Court Opinion

ID: 9732526
Source: CourtListenerOpinion
Date Created: 2023-08-26 16:24:05.961679+00
Date Added: 2024-06-11T18:26:28.826283
License: Public Domain

SABERS, Justice
(dissenting).
I believe it is wholly improper to base a conviction upon the privileged communications between a defendant and his wife, and I would reverse.
The majority contends that this Court cannot even address the merits of the trial court’s effective denial of the defendant’s pretrial motion to suppress his wife’s testimony because no written order on the motion appears in the settled record and the defendant failed to object further at trial. As the majority knows, however, SDCL 19-9-6 and 23A-44-131 permit this Court to consider on appeal errors which are so substantial and obvious that they rise to the level of “plain error,” even though technically they have not been preserved for appeal.
The breach of the spousal privilege at trial is such a substantial and obvious error.

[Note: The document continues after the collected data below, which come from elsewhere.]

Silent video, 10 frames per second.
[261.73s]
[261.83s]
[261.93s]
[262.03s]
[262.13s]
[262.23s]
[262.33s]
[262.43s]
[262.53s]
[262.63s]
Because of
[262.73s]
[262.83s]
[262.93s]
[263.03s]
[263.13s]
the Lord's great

The privilege is secured under South Dakota law by the clear language of SDCL 19-13-13: “An accused in a criminal proceeding has a privilege to prevent his spouse from testifying as to any confidential communication2 between the accused and the spouse.”

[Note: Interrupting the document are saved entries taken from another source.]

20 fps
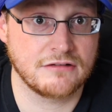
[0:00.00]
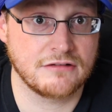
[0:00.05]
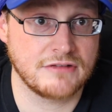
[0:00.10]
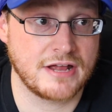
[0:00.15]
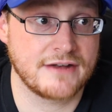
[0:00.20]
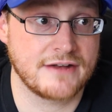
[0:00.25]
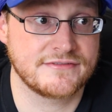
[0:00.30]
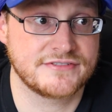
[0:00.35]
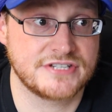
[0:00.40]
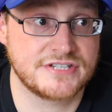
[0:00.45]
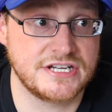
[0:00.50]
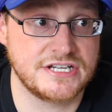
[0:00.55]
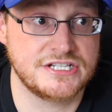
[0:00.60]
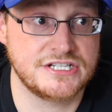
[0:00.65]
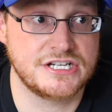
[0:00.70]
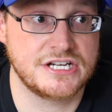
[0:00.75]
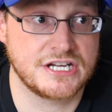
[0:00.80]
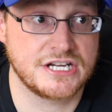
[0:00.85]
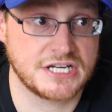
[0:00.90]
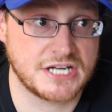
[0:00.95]
A lot of
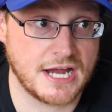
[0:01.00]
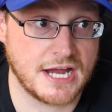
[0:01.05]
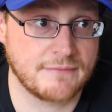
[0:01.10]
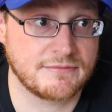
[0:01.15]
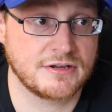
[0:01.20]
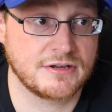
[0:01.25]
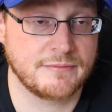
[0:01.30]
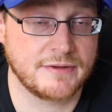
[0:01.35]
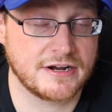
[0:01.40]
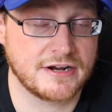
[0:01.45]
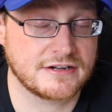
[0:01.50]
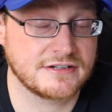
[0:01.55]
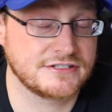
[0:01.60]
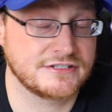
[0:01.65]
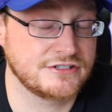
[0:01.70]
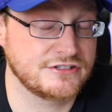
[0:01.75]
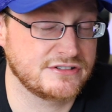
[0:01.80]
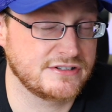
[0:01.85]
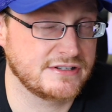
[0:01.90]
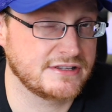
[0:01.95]
CG in Captain America
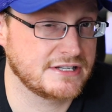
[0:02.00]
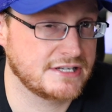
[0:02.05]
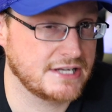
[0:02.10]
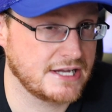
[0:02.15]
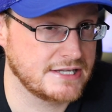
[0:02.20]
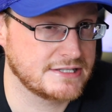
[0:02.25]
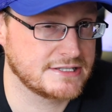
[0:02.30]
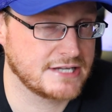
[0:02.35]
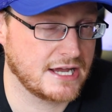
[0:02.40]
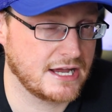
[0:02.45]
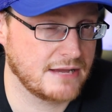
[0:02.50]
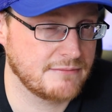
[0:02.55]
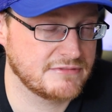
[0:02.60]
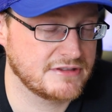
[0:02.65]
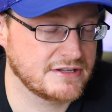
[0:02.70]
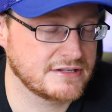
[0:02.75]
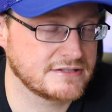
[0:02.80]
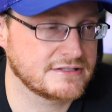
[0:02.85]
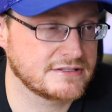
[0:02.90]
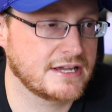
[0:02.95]
is usually in the daytime,
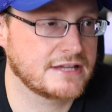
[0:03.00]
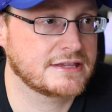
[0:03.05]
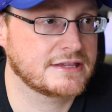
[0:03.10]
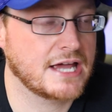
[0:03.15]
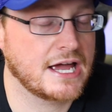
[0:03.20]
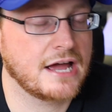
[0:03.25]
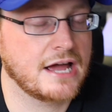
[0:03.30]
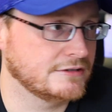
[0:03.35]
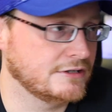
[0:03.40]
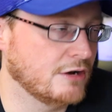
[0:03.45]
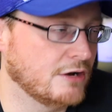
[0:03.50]
things like that.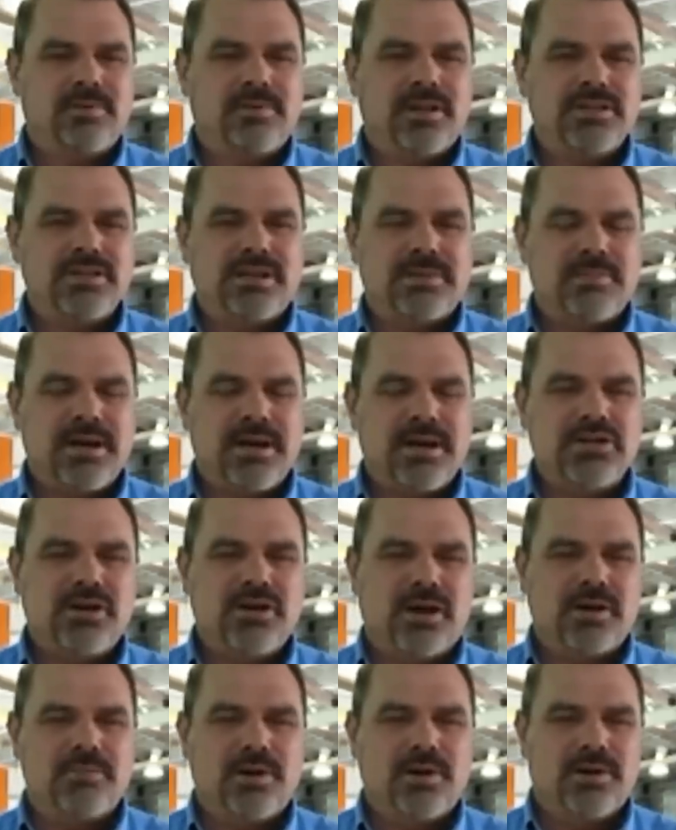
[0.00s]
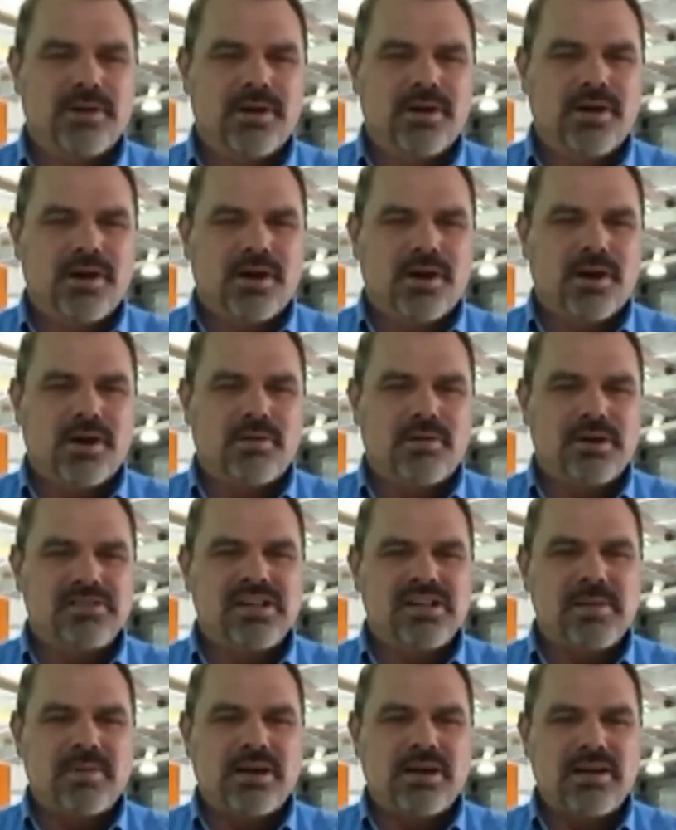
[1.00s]
My pleasure. Anytime.
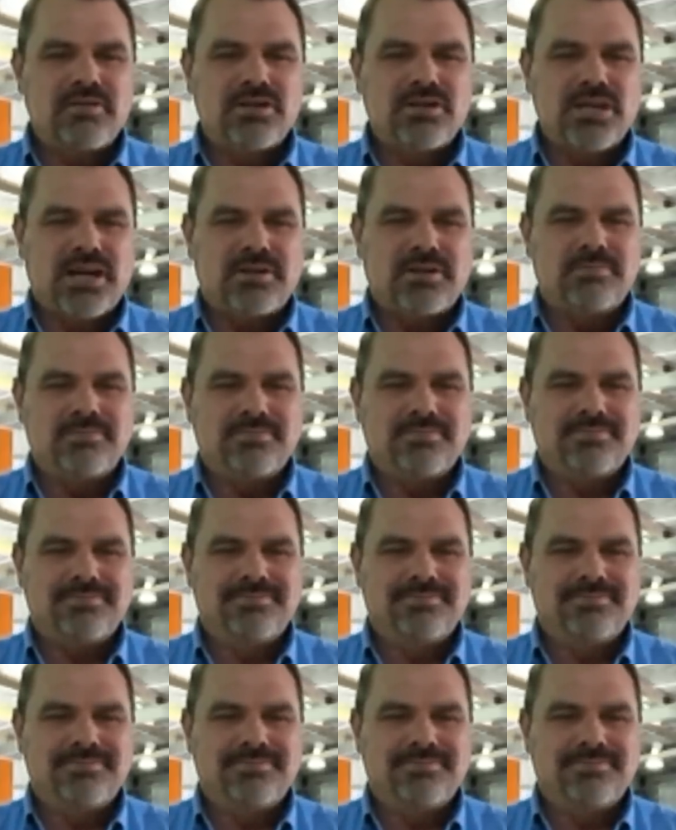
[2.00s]
Always happy to have a chat.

In this case, it is undisputed that the challenged testimony falls outside the handful of limited exceptions to the privilege at SDCL 19-13-15 and the “joint participation” exception created in State v. Witchey, 388 N.W.2d 893 (S.D.1986). Here the defendant, in his motion to suppress, formally asserted the privilege, as permitted by SDCL 19-13-13 and as required by State v. Damm, 62 S.D. 123, 252 N.W. 7 (1933). Under these circumstances, the error of the trial court in admitting the testimony was obvious.

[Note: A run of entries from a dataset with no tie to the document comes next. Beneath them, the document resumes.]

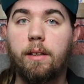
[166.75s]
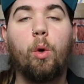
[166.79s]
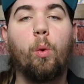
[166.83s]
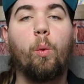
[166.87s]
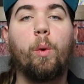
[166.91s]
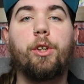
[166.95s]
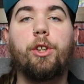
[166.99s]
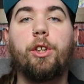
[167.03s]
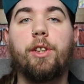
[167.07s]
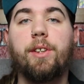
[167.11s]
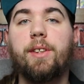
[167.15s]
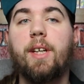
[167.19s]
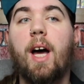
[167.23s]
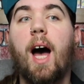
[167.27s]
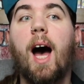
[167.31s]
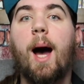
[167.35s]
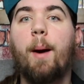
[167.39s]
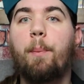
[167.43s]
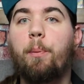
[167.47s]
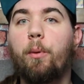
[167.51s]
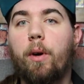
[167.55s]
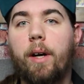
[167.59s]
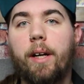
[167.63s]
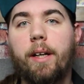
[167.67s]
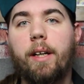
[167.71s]
which is
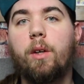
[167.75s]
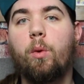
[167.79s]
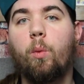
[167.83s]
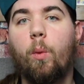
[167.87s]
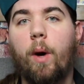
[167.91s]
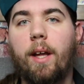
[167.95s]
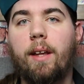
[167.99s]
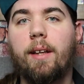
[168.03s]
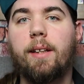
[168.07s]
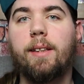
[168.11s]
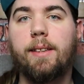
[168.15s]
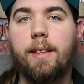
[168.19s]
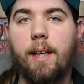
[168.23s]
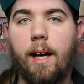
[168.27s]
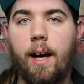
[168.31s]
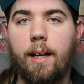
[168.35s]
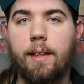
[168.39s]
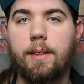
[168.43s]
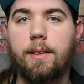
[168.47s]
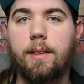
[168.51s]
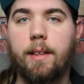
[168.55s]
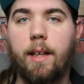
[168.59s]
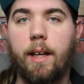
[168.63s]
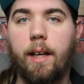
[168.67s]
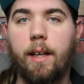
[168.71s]
operating while
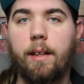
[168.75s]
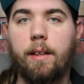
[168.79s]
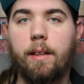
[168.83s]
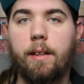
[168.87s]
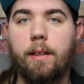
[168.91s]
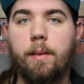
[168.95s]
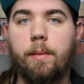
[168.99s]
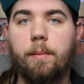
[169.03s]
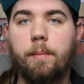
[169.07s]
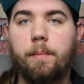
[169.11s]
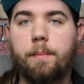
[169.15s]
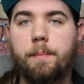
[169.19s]
intoxicated,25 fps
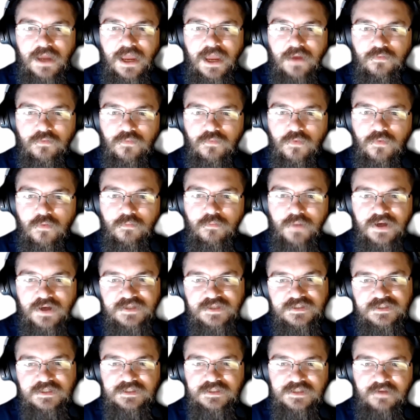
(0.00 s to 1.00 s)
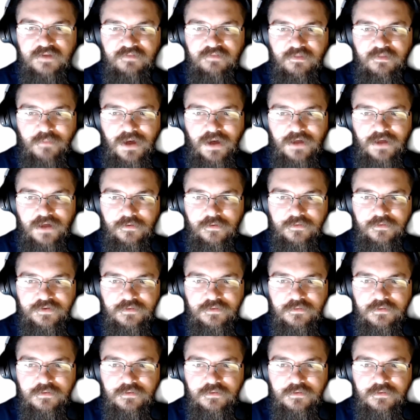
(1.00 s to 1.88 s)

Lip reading: and robustness of the model.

It was also substantial. The pedigree of the spousal privilege asserted by the defendant is ancient and its public policy justification is urgent and preemptive.
The purpose of the marital communication privilege is many: the protection of the marital relationship; to protect marital privacy; and to insure the ability of one spouse to communicate privately with the other_ It can even be ar-
gued that the rule is a logical extension to the constitutional prohibition against self-incrimination.
State v. Witchey, 388 N.W.2d at 897 (Sabers, J., dissenting).
Any weakening of the spousal privilege has implications which are broader and *745deeper than its effect on particular marriages and particular cases. As the Federal District Court for Colorado stated in United States v. Neal, 532 F.Supp. 942 (D.Colo.1982),
Over at least the last decade, the circle of privacy surrounding each of us has drawn smaller with each new governmental incursion and each new technological advance. Courts have sought to preserve inviolable some small island of privacy as a refuge for the human spirit where government may not intrude. Here the question is whether one such sanctuary, protected by the common law for centuries, shall be breached, rendering the secrets told to wives by husbands fair game for government investigators.
The issue is whether in our free society the government may, by making a deal with one’s spouse, invade the confidences of marriage to turn those nearest and dearest into informers ... [T]he police could obtain much information of great value in combatting crime. The only question is whether the price would be too high.
Id., at 946.
Not only may this Court reach the merits under the plain error rule, its decision on the merits ought to be equally plain. The use by the State of a wife’s testimony against her husband concerning the intimate details of their sexual relationship is so self-evidently prejudicial to the husband in his capacity as a defendant in a rape trial that we should not hesitate to reverse a conviction resting on such testimony. Certainly the State has not shown beyond a reasonable doubt that such error was harmless, which makes it reversible error. State v. Michaelek, 407 N.W.2d 815, 819 (S.D.1987).
I respectfully dissent.

. SDCL 23A-44-13 provides in part: "(Rule 51) Exceptions not required to preserve objection ... it is sufficient that a party, at the time the ruling or order of the court is made or sought, makes known to the court the action which he desires the court to take or his objection to the action of the court and the grounds therefor...."

. SDCL 19-13-12 provides: "A communication is confidential if it is made privately by any person to his or her spouse during their marriage and is not intended for disclosure to any other person.”
These communications, though nonverbal, were "made privately," "during their marriage,” and were "not intended for disclosure to any other person."